In an effort to improve the affected areas, Stead started another project with his students. BOCES of Rockland County, Ramapo College and Stead have put together a job/skills program that coincides with restoration, design and construction of a 19th century Saltbox house in Torne Valley that has been turned into an environmental education center. 

“The building is now up and the outside is completed. We are just working on the inside,” said Stead. Besides soil contamination research, Stead and his students will use the site for environmental education classes and do an in-depth study of the flora and fauna because they’ve been contaminated as well. 

Not only is this contamination affecting the wildlife, but the residents who live in these areas are also being affected. “The Ramapough Indians' health has been permanently damaged, not just in Ringwood, but in Mahwah, Hillburn and other places as well,” said Stead. 

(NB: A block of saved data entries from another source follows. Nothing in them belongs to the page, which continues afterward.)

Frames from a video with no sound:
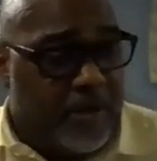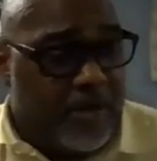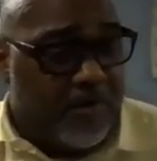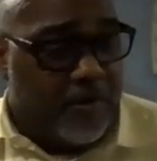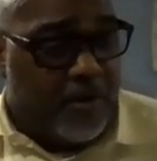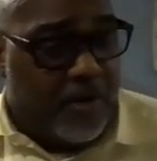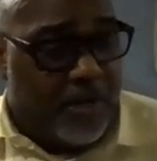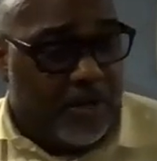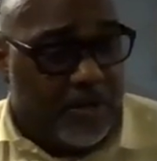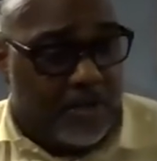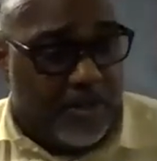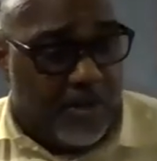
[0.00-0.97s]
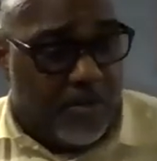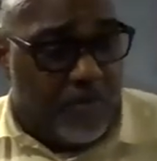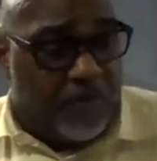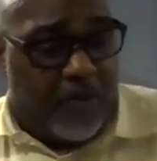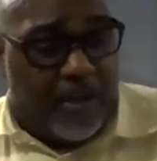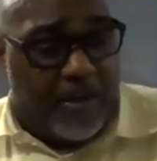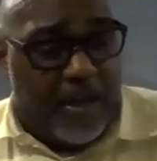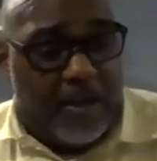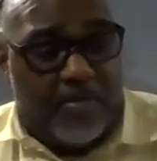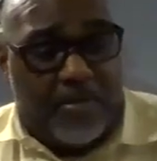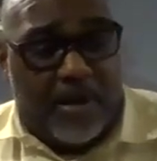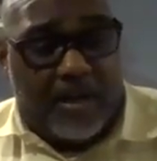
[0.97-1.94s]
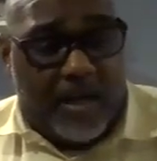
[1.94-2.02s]
never quit. You know, we found out
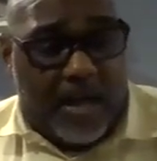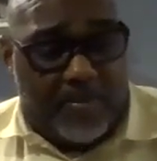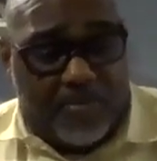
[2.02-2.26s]
about a lot of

The paint has a catalog of exotic compounds that contribute to residents' illnesses such as diabetes, cancer and asthma, to name a few. 

“Anyone exposed to these exotic compounds are put in harm’s way and this exposure carries through from generation to generation,” said Stead. “Ford is big and we’ll be researching Ford’s contamination for a long time."

After years of research and examination of the paint sludge and lead contamination, Ford has made efforts to clean up the mess they made. The Rockland County Times reports that Ford Motor Company has begun waste cleanup in Torne Valley along the Ramapo River.